▸ Problem description: Apart from the images, reproduce all of the data word for word.

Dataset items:
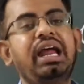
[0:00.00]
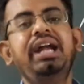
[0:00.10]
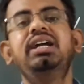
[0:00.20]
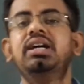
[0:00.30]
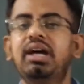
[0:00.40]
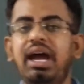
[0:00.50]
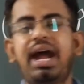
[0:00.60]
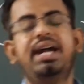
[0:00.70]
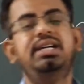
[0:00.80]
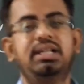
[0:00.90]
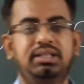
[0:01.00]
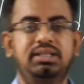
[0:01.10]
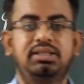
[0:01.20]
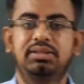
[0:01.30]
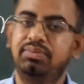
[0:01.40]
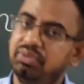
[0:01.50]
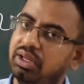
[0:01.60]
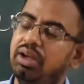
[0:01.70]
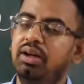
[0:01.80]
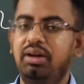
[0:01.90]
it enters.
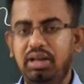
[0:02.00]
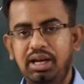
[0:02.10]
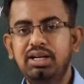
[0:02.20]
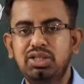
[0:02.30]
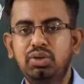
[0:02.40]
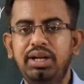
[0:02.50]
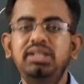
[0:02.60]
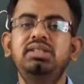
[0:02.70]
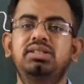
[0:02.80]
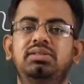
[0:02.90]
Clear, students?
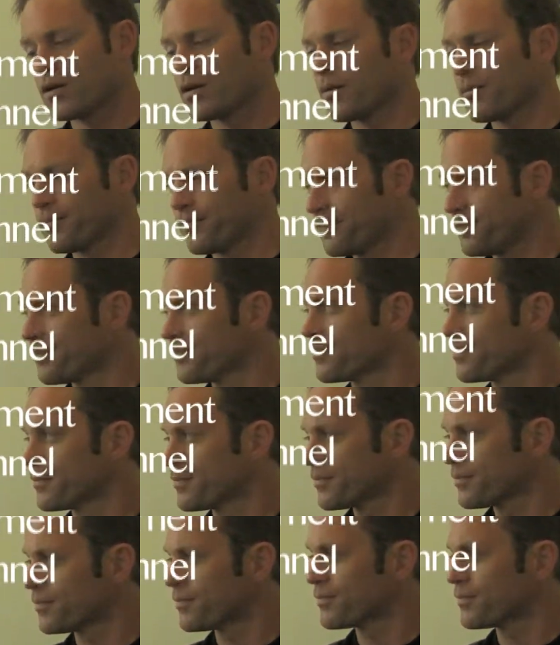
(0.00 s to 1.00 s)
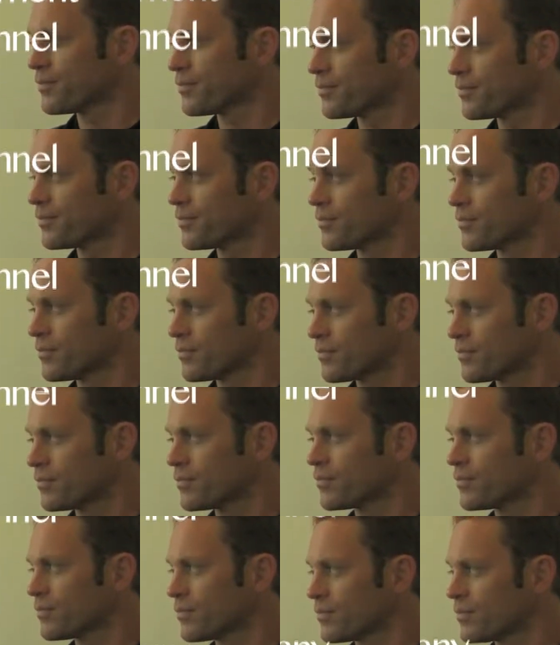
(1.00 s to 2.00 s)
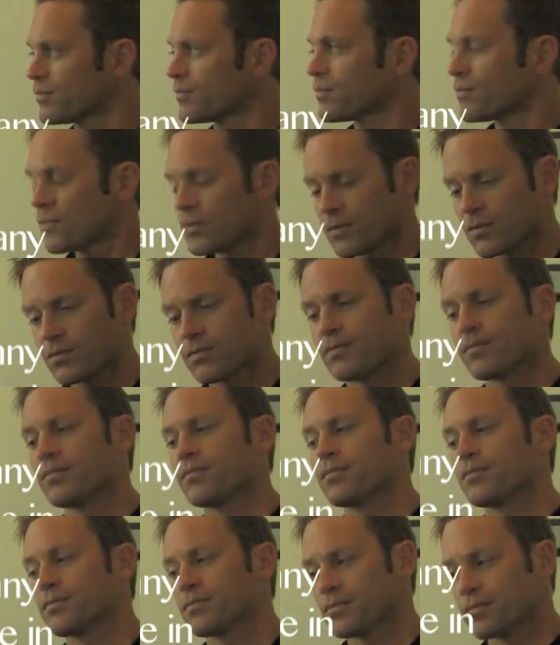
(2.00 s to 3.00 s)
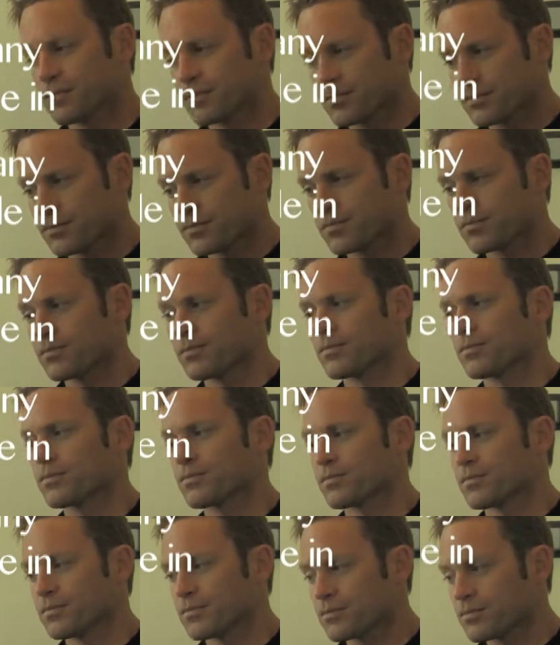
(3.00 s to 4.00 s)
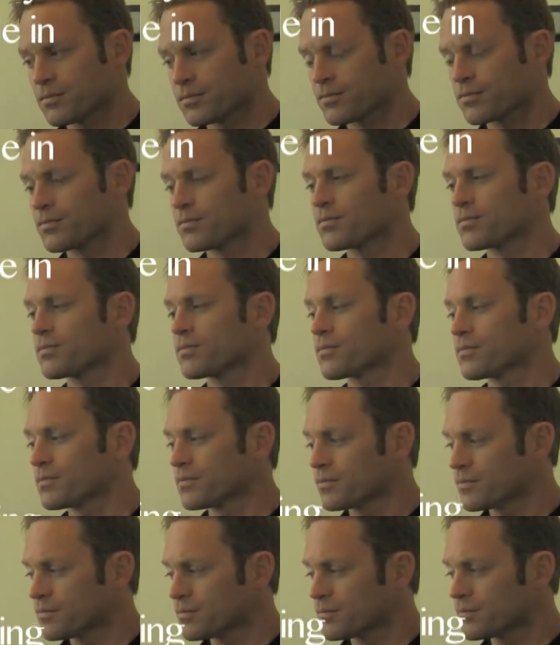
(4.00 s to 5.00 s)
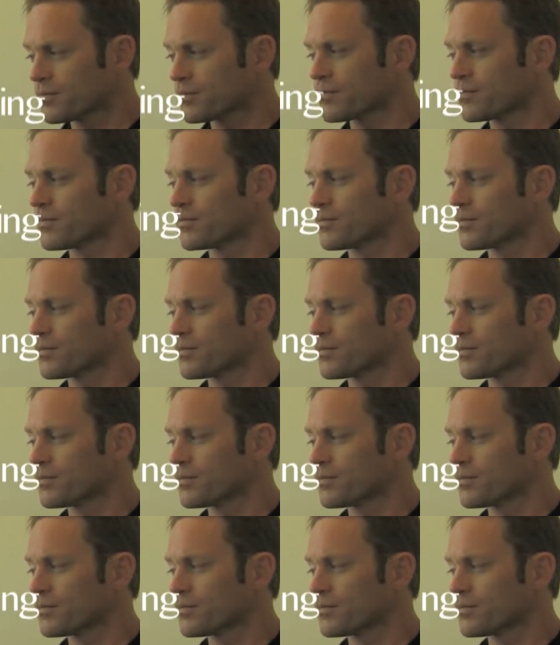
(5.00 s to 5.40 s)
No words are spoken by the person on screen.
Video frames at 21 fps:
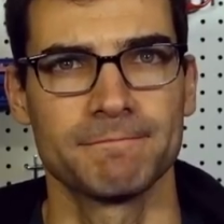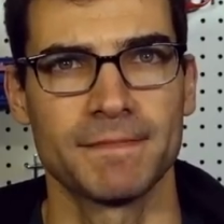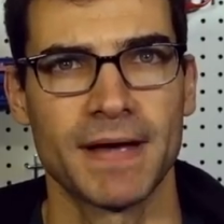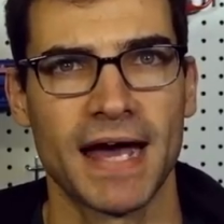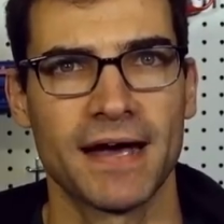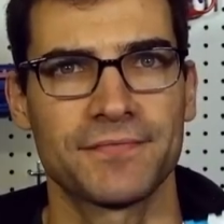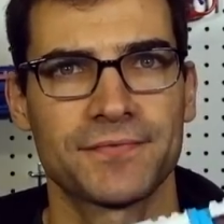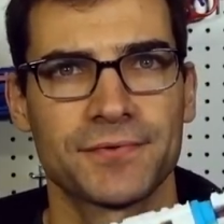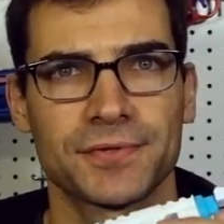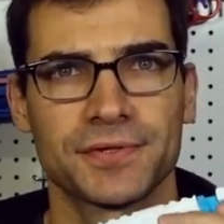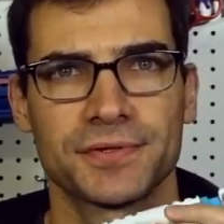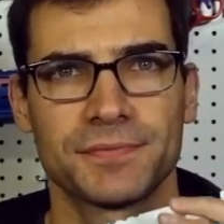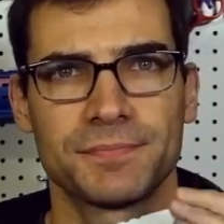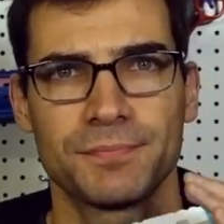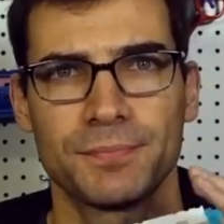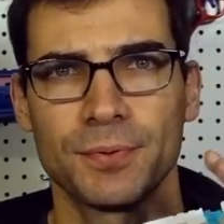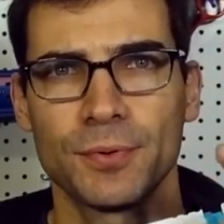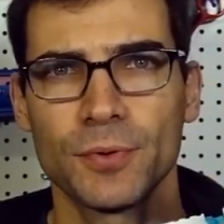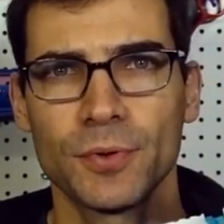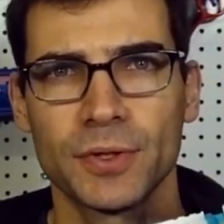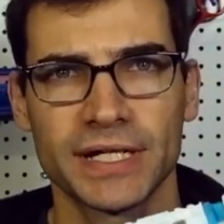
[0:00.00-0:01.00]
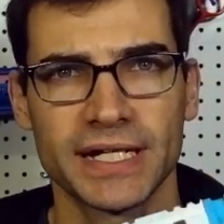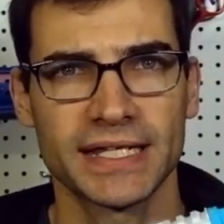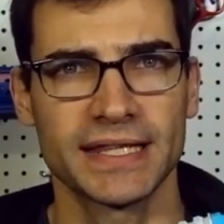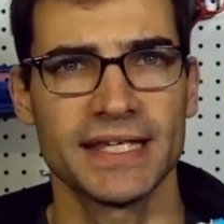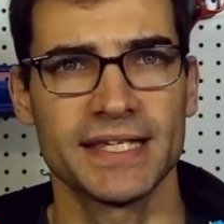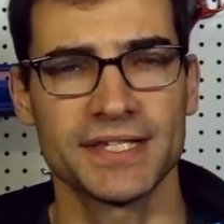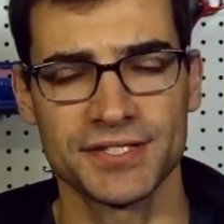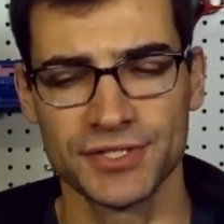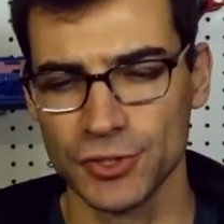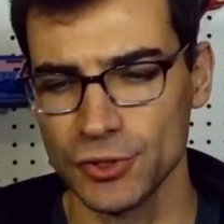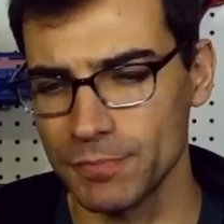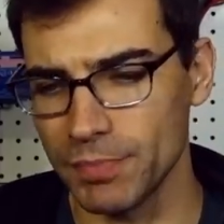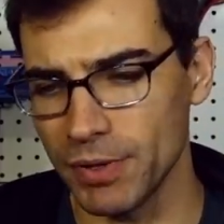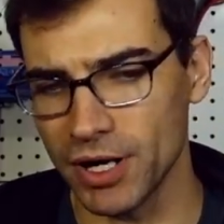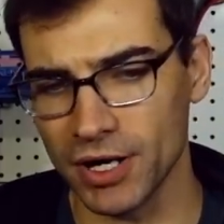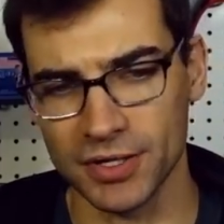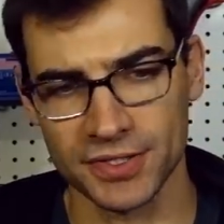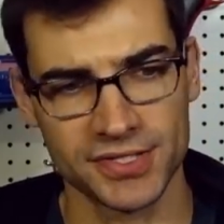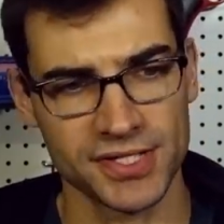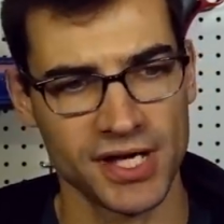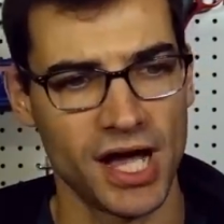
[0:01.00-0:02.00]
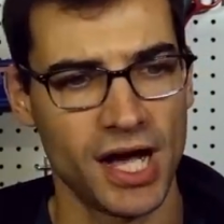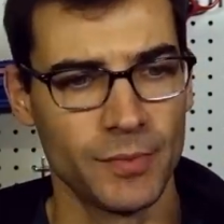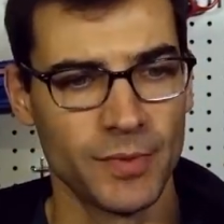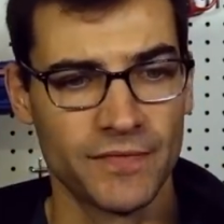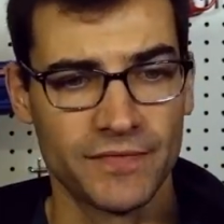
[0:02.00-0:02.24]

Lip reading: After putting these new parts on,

▸ Your solution:
[0:00.00]
[0:00.10]
[0:00.20]
[0:00.30]
[0:00.40]
[0:00.50]
[0:00.60]
[0:00.70]
[0:00.80]
[0:00.90]
[0:01.00]
[0:01.10]
[0:01.20]
[0:01.30]
[0:01.40]
[0:01.50]
[0:01.60]
[0:01.70]
[0:01.80]
[0:01.90]
it enters.
[0:02.00]
[0:02.10]
[0:02.20]
[0:02.30]
[0:02.40]
[0:02.50]
[0:02.60]
[0:02.70]
[0:02.80]
[0:02.90]
Clear, students?
(0.00 s to 1.00 s)
(1.00 s to 2.00 s)
(2.00 s to 3.00 s)
(3.00 s to 4.00 s)
(4.00 s to 5.00 s)
(5.00 s to 5.40 s)
No words are spoken by the person on screen.
Video frames at 21 fps:
[0:00.00-0:01.00]
[0:01.00-0:02.00]
[0:02.00-0:02.24]

Lip reading: After putting these new parts on,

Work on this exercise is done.